Au fil du temps, notre vision de l’âge adulte peut parfois s’apparenter à une indépendance totale, où l’on ne dépend de personne. Cependant, cette perception peut être illusoire. En réalité, le refus systématique d’accepter l’aide d’autrui peut masquer des problèmes émotionnels sous-jacents.
Les blessures provoquant une hyper-indépendance
« Un niveau sain d’indépendance est essentiel pour naviguer dans la vie adulte. Toutefois, lorsque cette indépendance devient excessive, elle peut se traduire par des douleurs anciennes non résolues », explique Bobbi Banks, thérapeute et neuroscientifique, dans un post sur Instagram. Plusieurs indicateurs peuvent signaler que vous ou un proche manifestez une hyper-indépendance.
Une personne hyper-indépendante ressent souvent le besoin de démontrer aux autres – et à elle-même – qu’elle n’a besoin de personne. Cela se manifeste par une peur d’être perçue comme dépendante, explique Katrina Leggins, thérapeute pour Well and Good. Cette attitude peut inclure la préférence pour le travail solitaire plutôt qu’en équipe, la méfiance vis-à-vis des nouvelles relations, un perfectionnisme exacerbé, une compulsion à rester occupé, des difficultés à exprimer ses besoins, une incapacité à être vulnérable, et un manque de confiance envers les autres.
Divers traumatismes peuvent alimenter cette quête d’indépendance.
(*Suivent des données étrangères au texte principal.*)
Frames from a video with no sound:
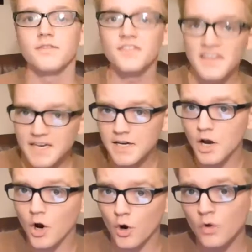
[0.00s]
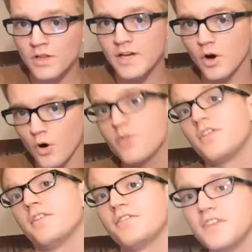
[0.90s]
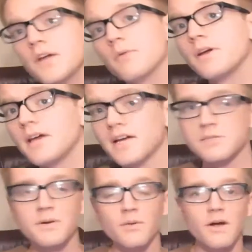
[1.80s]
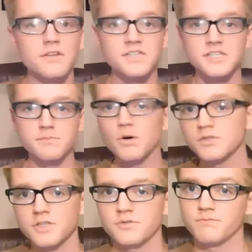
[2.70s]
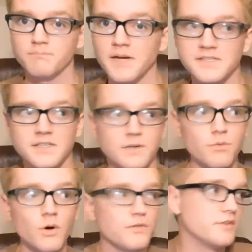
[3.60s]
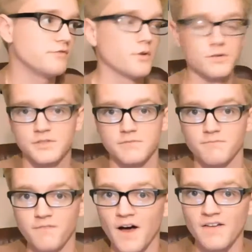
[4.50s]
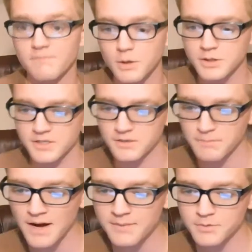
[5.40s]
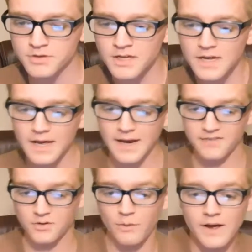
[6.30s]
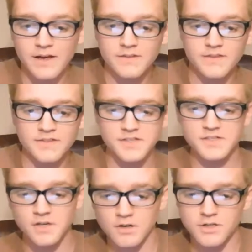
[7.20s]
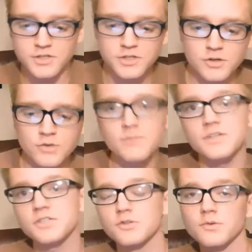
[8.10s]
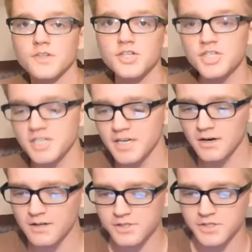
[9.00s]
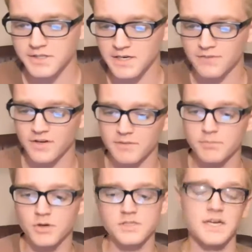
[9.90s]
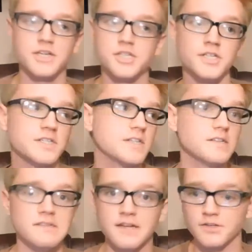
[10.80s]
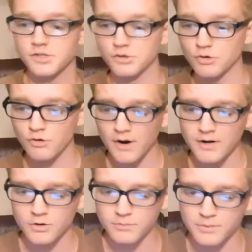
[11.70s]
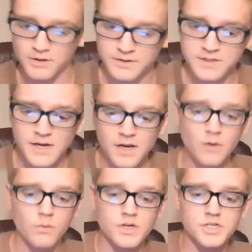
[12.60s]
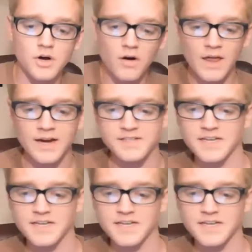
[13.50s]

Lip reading: The early Earth theory has been around since Moses basically wrote the first 5 books of the Bible, and the way that this is all assumed is through the genealogy given in books like Genesis and the 2 Chronicle books, which all added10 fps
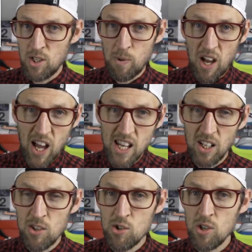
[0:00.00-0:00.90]
There's about
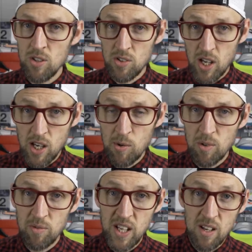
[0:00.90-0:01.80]

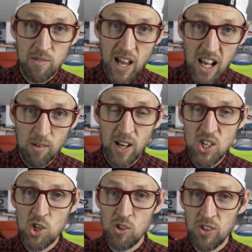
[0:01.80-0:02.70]
831 feet of
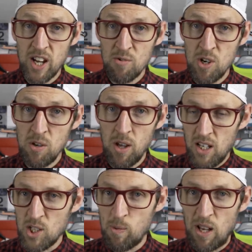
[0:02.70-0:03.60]
elevation on that route.
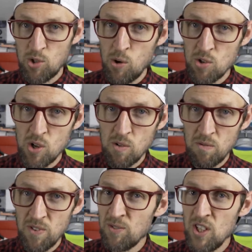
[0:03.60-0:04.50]
That's about
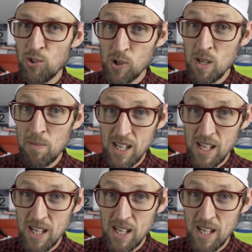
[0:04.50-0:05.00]
253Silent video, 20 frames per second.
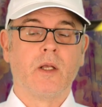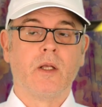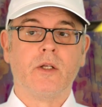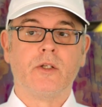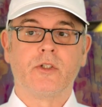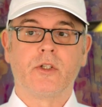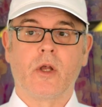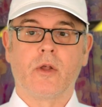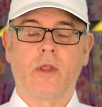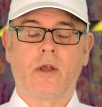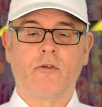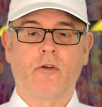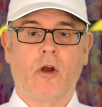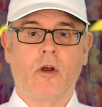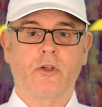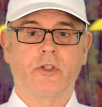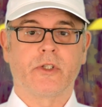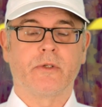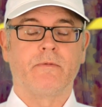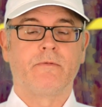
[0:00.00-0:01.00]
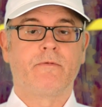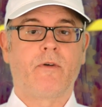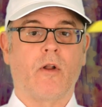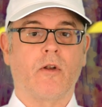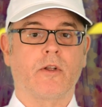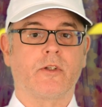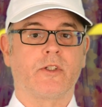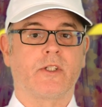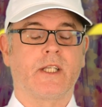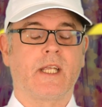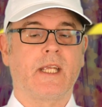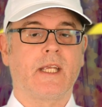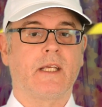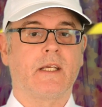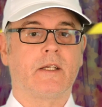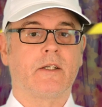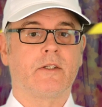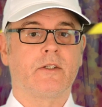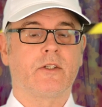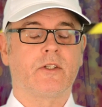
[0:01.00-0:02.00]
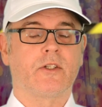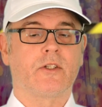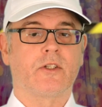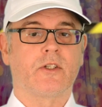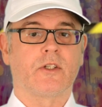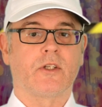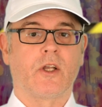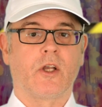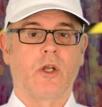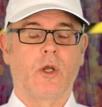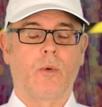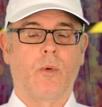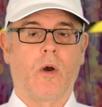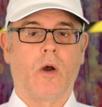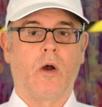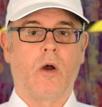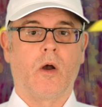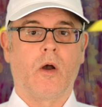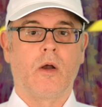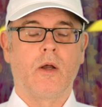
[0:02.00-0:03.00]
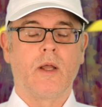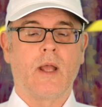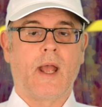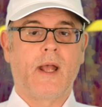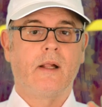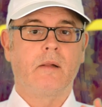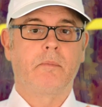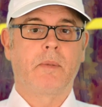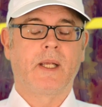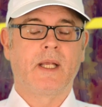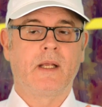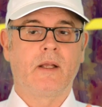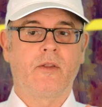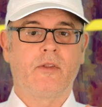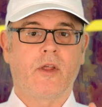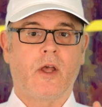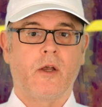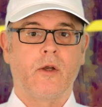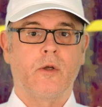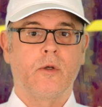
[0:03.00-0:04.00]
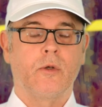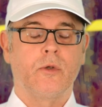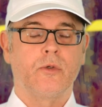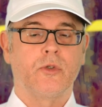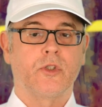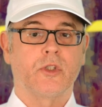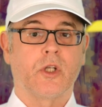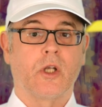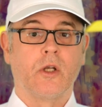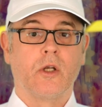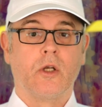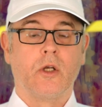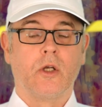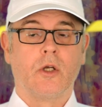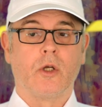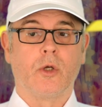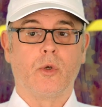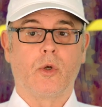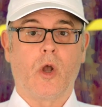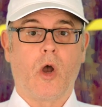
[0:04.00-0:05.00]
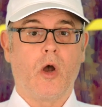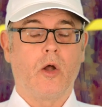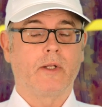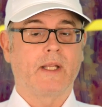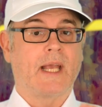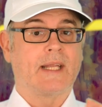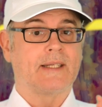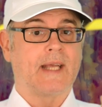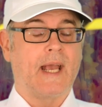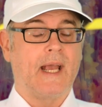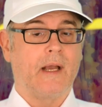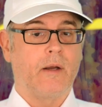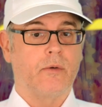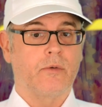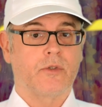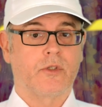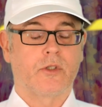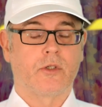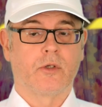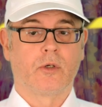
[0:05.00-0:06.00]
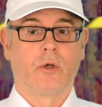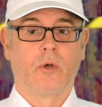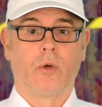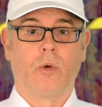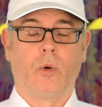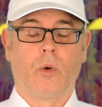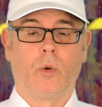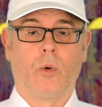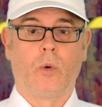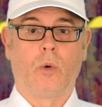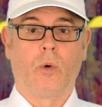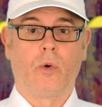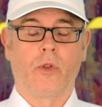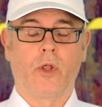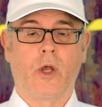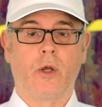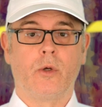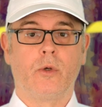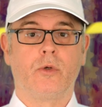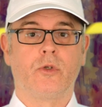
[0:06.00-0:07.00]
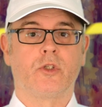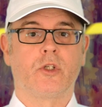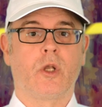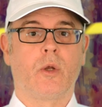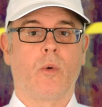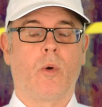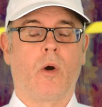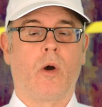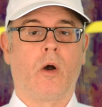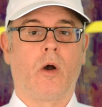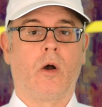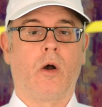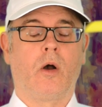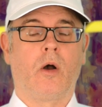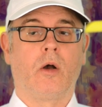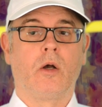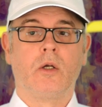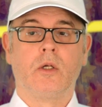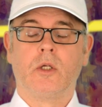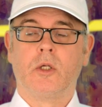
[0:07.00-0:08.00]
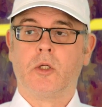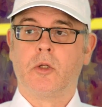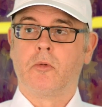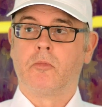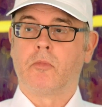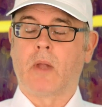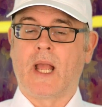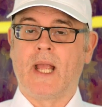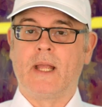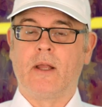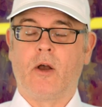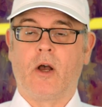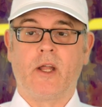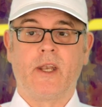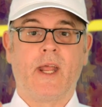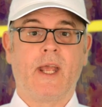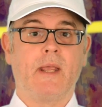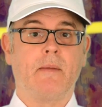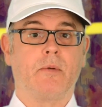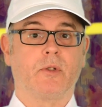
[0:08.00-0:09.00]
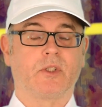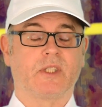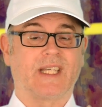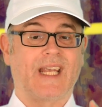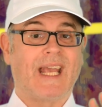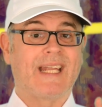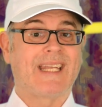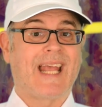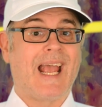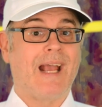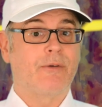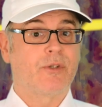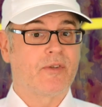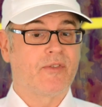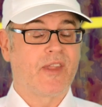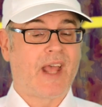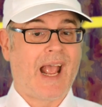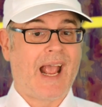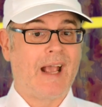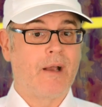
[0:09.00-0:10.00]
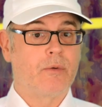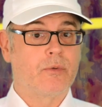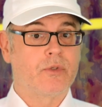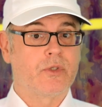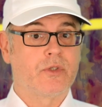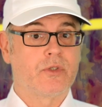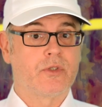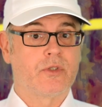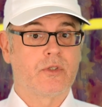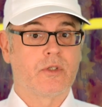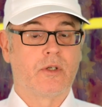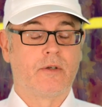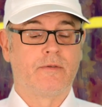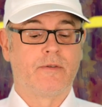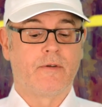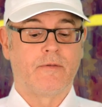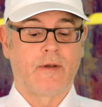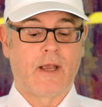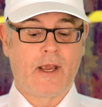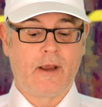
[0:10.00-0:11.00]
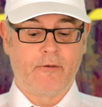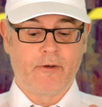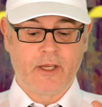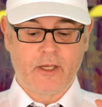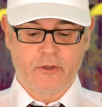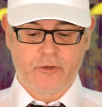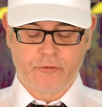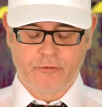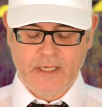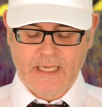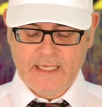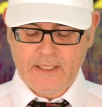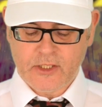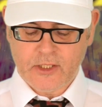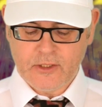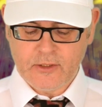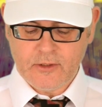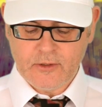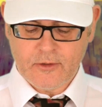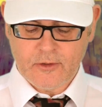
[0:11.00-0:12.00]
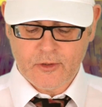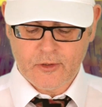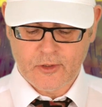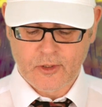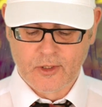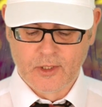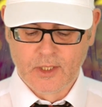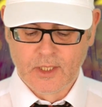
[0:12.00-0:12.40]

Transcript: So there are some volunteers who are helping those who can't get out, or those who are unable to get out of the house for various reasons.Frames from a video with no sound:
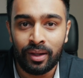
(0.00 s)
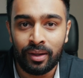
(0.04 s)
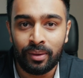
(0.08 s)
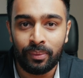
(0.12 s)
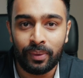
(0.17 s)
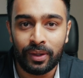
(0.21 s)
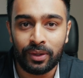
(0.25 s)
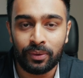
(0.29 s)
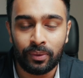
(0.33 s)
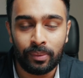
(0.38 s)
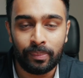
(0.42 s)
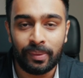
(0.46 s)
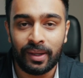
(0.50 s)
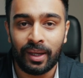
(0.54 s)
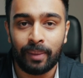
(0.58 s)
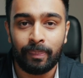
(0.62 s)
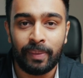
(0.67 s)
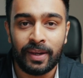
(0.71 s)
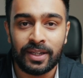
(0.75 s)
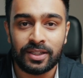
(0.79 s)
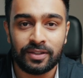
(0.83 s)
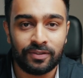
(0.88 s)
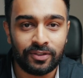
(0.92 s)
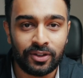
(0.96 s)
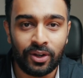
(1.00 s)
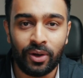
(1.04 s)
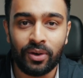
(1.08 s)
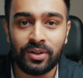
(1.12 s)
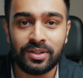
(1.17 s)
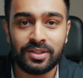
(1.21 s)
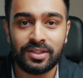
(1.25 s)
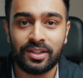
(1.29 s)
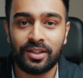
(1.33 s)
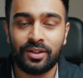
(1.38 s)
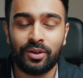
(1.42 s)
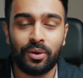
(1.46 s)
whether it be a piece of
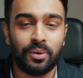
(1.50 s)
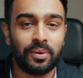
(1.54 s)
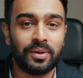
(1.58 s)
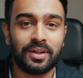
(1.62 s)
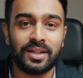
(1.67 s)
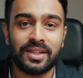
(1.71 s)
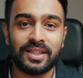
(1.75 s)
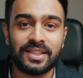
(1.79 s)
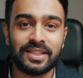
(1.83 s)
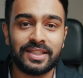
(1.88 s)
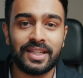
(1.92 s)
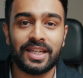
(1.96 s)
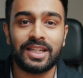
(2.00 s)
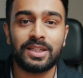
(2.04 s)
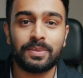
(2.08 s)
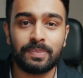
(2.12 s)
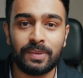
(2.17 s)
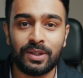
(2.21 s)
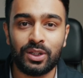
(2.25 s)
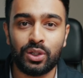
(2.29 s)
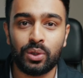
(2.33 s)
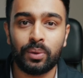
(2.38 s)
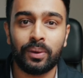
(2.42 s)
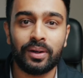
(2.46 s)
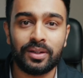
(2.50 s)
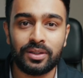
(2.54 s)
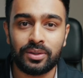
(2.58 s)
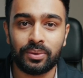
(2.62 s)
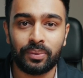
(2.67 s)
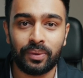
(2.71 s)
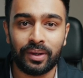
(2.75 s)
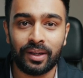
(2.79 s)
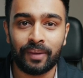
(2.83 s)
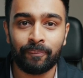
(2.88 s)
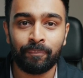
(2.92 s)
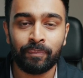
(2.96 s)
content or an assessment you are
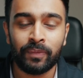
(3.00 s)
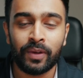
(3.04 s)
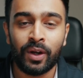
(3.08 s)
doing,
Dans sa publication, Bobbi Banks a dressé une liste de sept phrases pouvant traduire la pensée sous-jacente de « Je n’ai besoin de personne » :
- « J’ai souvent été déçu par les autres. »
- « Ma confiance a été trahie. »
- « J’ai appris à me suffire à moi-même. »
- « J’ai connu le rejet et l’abandon. »
- « Aucun soutien ne m’a été offert. »
- « J’ai toujours dû être la personne forte. »
- « Les autres ne sont jamais là quand j’en ai besoin. »
Les risques de l’hyper-indépendance
Se convaincre que l’on n’a besoin de personne peut conduire à ignorer les temps où il serait bénéfique de demander de l’aide, même si cela impacte gravement notre équilibre émotionnel et psychologique, met en garde Amy Marschall, psychologue clinicienne pour Very Well Mind. L’hyper-indépendance peut sérieusement nuire aux relations interpersonnelles. En effet, ceux qui adoptent cette attitude s’interdisent souvent d’établir des connexions saines en raison de leur peur de la vulnérabilité et de l’intimité.
« Cette hyper-indépendance peut conduire à la honte, à l’isolement, et même à une estime de soi dévalorisée. Les personnes qui se montrent hyper-indépendantes risquent non seulement de s’éloigner des proches, mais également de négliger des relations importantes. Elles ressentent souvent une pression interne écrasante pour “tout gérer”, ce qui favorise l’anxiété et le perfectionnisme », ajoute Silvi Saxena, thérapeute pour Choosing Therapy.